Tracking Modes¶
TracePipe offers two tracking modes optimized for different use cases.
CI Mode (Default)¶
Lightweight tracking for production and CI/CD pipelines.
What's Tracked¶
- ✅ Step counts and shapes
- ✅ Retention rates
- ✅ Dropped row counts (not individual IDs)
- ✅ Merge mismatch warnings
- ❌ Per-row provenance
- ❌ Cell change history
- ❌ Ghost values (last values before drop)
When to Use¶
- Production data pipelines
- CI/CD validation
- Performance-critical code
- Large datasets (1M+ rows)
Performance¶
Minimal overhead — typically < 10% slower than untracked pandas.
Debug Mode¶
Full lineage tracking for development and debugging.
What's Tracked¶
- ✅ Everything in CI mode, plus:
- ✅ Individual dropped row IDs
- ✅ Complete row-level history
- ✅ Cell change tracking (for watched columns)
- ✅ Before/after values
- ✅ Ghost values (captured at drop time)
- ✅ Merge parent tracking
- ✅ GroupBy membership
When to Use¶
- Debugging data issues
- Understanding pipeline behavior
- Auditing transformations
- Investigating specific rows
Performance¶
Higher overhead due to per-row tracking.

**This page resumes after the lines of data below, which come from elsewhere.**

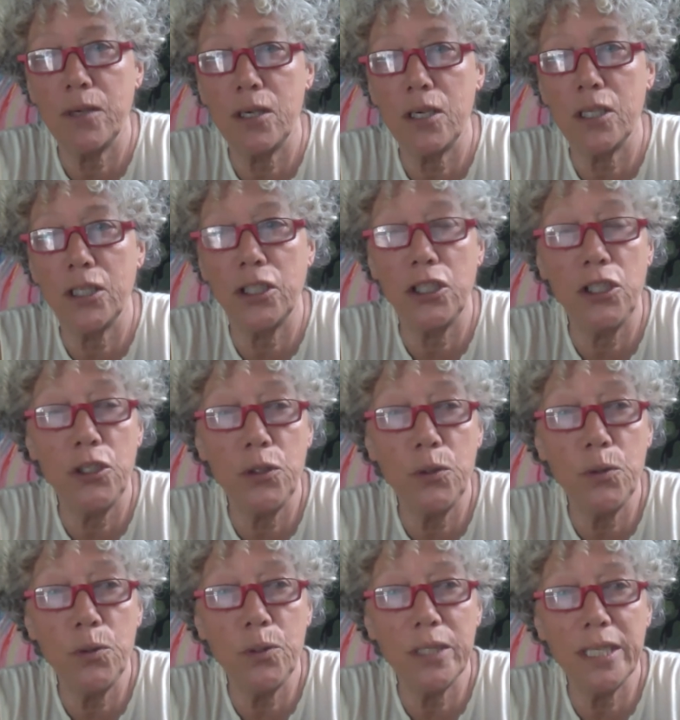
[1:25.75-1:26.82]
art
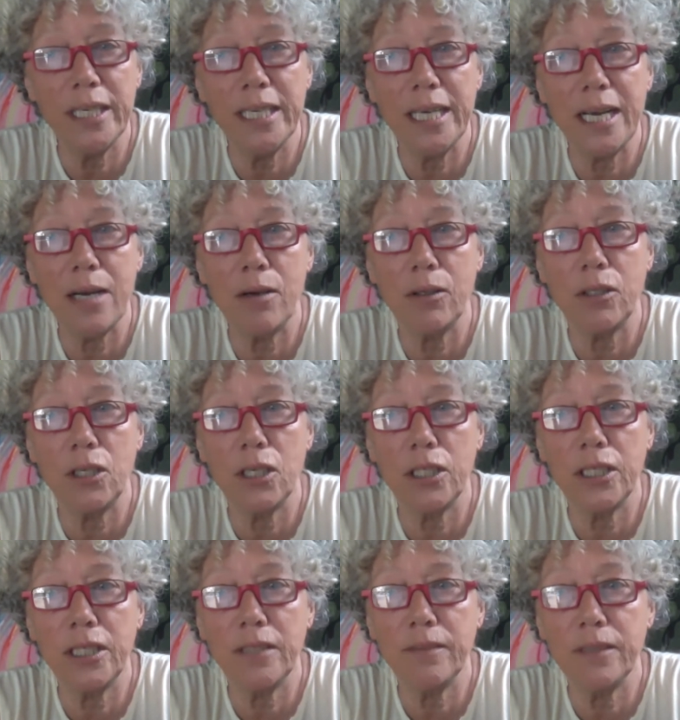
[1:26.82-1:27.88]
using our
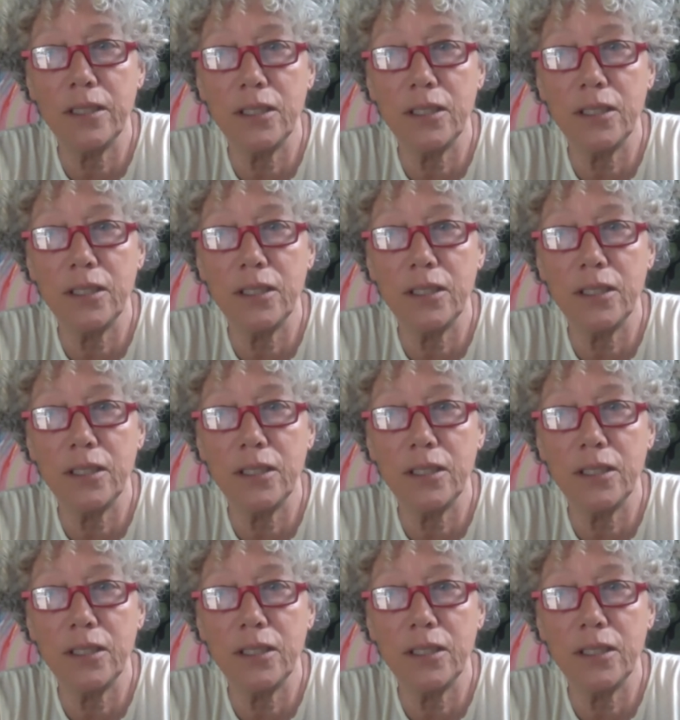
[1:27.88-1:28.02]
God-given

Expect 1.5-3x slower depending on operations.
The watch Parameter¶
In debug mode, specify which columns to track for cell-level changes:
Watch Strategy
Only watch columns you care about. Watching all columns significantly increases memory usage and overhead.
What Watching Enables¶
| Feature | Without Watch | With Watch |
|---|---|---|
tp.check() retention |
✅ | ✅ |
tp.trace() row journey |
✅ | ✅ |
tp.why() cell history |
❌ | ✅ |
| Before/after values | ❌ | ✅ |
| Ghost values | ❌ | ✅ |
Switching Modes¶
You can switch modes at any time:
# Start in CI mode for initial load
tp.enable(mode="ci")
df = pd.read_csv("large_file.csv")
# Switch to debug for specific analysis
tp.reset() # Clear previous lineage
tp.enable(mode="debug", watch=["target_column"])
df = df[df["flag"] == True] # Now tracked in detail
Mode Comparison¶
| Feature | CI Mode | Debug Mode |
|---|---|---|
| Memory usage | Low | Medium-High |
| Performance overhead | < 10% | 50-200% |
tp.check() |
Full | Full |
tp.trace() |
Limited | Full |
tp.why() |
Not available | Full |
| Ghost values | No | Yes |
| Merge parents | Counts only | Full tracking |
Configuration¶
Additional configuration options:
tp.enable(
mode="debug",
watch=["col1", "col2"],
# Advanced options via configure()
)
# Or use configure() separately
tp.configure(
sample_rate=0.1, # Sample 10% of rows (for huge datasets)
max_tracked_rows=100000, # Cap tracked rows
)
Note
sample_rate and max_tracked_rows are planned features for handling very large datasets efficiently.